April 12, 2019 | By Catherine McNulty | General
At Empty Cradle, we support all women who long to have a cradle that holds a child of their very own.
Some people ask if there is grief associated with infertility. I say YES! The grief experience is about the expectations we have for our lives that never come. Struggling to become pregnant is devastating and heartbreaking. We should all recognize that the grief infertility brings is just as valid as losing a child.
“There is a unique pain that comes from preparing a place in your heart for a child that never comes.” - David Platt
For those of us who have experienced difficulties getting pregnant, infertility can be life altering. As many of us age, the biological urge to have our very own baby can be overwhelming. Evolutionarily, that is the way we are designed and when it doesn’t happen, we can become desperate. Wanting to be pregnant, and create a life with our bodies, one that belongs solely to us, controls our thoughts and emotions, and interferes with our daily lives.
At 38, I was desperate for a child, unaware that infertility would be a struggle for me, and fearful that because of my age, I never would have a child of my own. Once we hit 35, doctors call us high risk, and tell us that we are less likely to be successful.

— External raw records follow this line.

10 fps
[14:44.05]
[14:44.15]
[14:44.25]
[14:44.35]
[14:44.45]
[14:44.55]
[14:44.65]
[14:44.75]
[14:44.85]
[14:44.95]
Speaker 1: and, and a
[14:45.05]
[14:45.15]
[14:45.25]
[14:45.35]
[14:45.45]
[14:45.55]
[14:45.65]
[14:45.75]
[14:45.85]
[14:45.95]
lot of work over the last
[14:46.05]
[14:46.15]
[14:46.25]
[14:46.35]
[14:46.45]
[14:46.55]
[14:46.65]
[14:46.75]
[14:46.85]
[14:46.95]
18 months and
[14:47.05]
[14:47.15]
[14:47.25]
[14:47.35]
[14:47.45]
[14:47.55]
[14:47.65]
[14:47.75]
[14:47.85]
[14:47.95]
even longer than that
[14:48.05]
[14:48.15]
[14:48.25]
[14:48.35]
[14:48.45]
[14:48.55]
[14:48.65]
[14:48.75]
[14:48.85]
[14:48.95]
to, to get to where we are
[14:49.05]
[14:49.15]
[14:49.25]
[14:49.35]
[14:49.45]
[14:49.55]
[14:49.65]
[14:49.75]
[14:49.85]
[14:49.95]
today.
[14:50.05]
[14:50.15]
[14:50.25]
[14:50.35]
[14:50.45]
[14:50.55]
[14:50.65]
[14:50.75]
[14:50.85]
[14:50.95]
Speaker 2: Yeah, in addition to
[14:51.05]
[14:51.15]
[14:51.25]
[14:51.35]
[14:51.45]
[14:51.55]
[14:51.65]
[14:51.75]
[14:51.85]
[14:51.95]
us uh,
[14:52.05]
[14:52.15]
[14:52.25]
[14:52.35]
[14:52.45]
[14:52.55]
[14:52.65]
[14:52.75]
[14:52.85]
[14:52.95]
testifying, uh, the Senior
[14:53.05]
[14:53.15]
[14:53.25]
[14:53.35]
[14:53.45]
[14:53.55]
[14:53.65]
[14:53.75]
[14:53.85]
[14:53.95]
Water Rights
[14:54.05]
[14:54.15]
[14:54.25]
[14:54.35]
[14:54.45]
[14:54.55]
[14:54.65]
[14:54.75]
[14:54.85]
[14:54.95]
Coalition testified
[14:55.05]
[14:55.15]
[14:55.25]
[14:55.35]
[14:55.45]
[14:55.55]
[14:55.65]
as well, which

The stress of it all sends us searching for options online, with our OBGYN’s and fertility doctors, as that frantic need for success sets in.

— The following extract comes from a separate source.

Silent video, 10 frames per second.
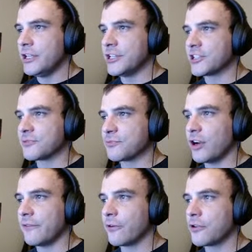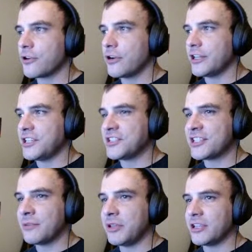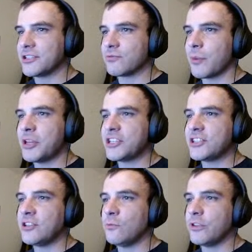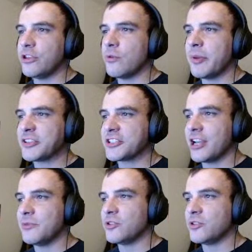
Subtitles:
He doesn't pry further and instead begins reminiscing with you about the time you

The process of mitigating infertility and carrying our own child begins to rule our lives. We seek out pills to increase our chances of a natural pregnancy, we learn to inject ourselves daily with a variety of hormones and spend an inordinate amount of time with our backs flat on the exam table and our legs in the air.
Infertility affects 10% of couples trying to get pregnant. It’s the price we pay for the biological urge given to us by our human experience. The lack of control was overwhelming for me and taught me quite a bit about what anxiety feels like.
What I find most troubling is that as a culture, we don’t talk about it and keep our struggle, pain, and ongoing disappoint as each month passes to ourselves. I’m writing this post to help encourage conversation, so that we can lift each other up, and support each other.
When experiencing infertility, we feel cheated, betrayed, jealous, depressed and hopeless. We hurt. We grieve.
Being open and listening to others’ experiences will create a space for knowledge and empathy for those who suffer. Let’s continue the conversation so that none of us have to grieve alone.